Schroeder llevaba tiempo sin sentir la cara, los dedos y los pies, pero en la tercera noche de frío implacable se recompuso. Cuando salió del bosque, un tenue resplandor lo atrajo desde la oscuridad, en la posada de su hermano brillaba una chimenea que se extinguía pidiendo a gritos combustible. Tiró suavemente de las riendas de su caballo y siguió su camino sin hacer ruido.

En la taberna los hombres contaban historias de bandidos y exiliados que vagaban por estas tierras en invierno, pero él aún no había visto ni rastro de vida, por no hablar de un ejército de demonios rastreando el lugar. Pensó en la leyenda de su infancia, en esas sombras incansables que acechaban la tierra helada bajo las órdenes de su oscuro líder y en cómo le había invadido una sensación de inminente fatalidad al leer sobre ella de nuevo unos días antes.

Por un momento, mientras se acercaba a la posada, esperando encontrarse con su hermano, al que no había visto desde mucho antes de que el invierno atrapase Ostaria en su gélida garra, sintió que sus miedos eran infundados.

La puerta estaba entreabierta. Schroder la abrió del todo. Entró un torrente de aire frío, y comprobó que la estancia no estaba más cálida que el paisaje helado que había estado atravesando los últimos días. Las menguantes brasas de la chimenea crujieron, y la luz de la habitación se extinguió lentamente.

Schroeder giró la cabeza a la derecha. Había una sombra sentada al final de una larga mesa en el otro extremo de la habitación.

«¿Klaus»? Schroeder avanzó con cautela, la sombra estaba inmóvil y no respondía al nombre con el que se habían dirigido a ella. «Soy tu hermano.

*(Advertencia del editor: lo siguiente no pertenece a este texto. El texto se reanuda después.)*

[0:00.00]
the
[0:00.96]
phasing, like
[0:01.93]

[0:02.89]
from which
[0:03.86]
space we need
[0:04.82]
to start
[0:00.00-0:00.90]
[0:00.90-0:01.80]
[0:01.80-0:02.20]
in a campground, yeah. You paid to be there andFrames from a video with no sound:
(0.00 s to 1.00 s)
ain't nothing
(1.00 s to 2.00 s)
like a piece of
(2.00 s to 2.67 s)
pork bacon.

Soy Schroeder».

Schroeder alargó el brazo izquierdo para tocar el hombro de su hermano y pudo ver fugazmente los ojos helados y la garganta acuchillada del cadáver de Klaus antes de que se desplomase en el suelo. Era obvio que su cuerpo llevaba días, si no semanas, allí, bien conservado gracias a las bajas temperaturas.

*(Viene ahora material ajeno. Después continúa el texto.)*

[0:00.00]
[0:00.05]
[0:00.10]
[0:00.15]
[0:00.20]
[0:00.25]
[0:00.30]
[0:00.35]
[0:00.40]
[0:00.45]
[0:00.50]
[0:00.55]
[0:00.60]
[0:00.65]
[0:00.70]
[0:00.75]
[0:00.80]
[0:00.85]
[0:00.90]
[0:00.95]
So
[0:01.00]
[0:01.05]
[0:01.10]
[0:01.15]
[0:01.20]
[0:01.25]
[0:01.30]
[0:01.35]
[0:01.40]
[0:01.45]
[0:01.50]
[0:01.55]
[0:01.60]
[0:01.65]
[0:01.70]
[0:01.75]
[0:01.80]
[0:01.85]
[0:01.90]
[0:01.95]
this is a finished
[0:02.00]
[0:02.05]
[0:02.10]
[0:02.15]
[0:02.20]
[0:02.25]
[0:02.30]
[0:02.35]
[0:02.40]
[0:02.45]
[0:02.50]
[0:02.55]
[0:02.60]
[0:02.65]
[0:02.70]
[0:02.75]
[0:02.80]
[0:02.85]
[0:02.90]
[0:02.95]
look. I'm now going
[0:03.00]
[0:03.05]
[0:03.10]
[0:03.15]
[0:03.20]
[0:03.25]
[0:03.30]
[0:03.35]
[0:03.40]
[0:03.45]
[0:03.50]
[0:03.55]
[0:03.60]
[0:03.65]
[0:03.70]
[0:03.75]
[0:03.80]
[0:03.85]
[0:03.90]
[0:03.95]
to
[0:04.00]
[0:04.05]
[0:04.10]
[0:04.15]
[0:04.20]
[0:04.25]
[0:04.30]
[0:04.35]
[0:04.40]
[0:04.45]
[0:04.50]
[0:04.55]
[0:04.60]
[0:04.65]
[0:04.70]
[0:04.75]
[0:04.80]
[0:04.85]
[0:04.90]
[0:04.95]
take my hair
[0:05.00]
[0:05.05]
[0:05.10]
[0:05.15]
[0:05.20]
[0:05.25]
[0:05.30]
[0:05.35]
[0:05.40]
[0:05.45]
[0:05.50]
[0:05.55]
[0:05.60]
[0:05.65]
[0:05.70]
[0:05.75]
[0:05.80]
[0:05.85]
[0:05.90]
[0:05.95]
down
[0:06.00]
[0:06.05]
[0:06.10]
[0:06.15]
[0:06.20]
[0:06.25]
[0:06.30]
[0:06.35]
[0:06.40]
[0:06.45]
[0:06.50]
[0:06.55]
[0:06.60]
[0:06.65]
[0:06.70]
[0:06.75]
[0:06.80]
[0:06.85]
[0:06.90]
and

Schroeder lloró por su hermano. ¿Cómo podía haber hecho alguien algo tan cobarde y tan cruel a un granjero desarmado? Y amparado por un invierno tan nefasto, además.

Después de un rato, su duelo se convirtió en desconcierto. Miró una vez más a la chimenea. Si Klaus llevaba días muerto, ¿quién había encendido el fuego?

Schroeder oyó un crujido de nieve fresca fuera. Desenvainó la espada, echó un último vistazo a Klaus y corrió.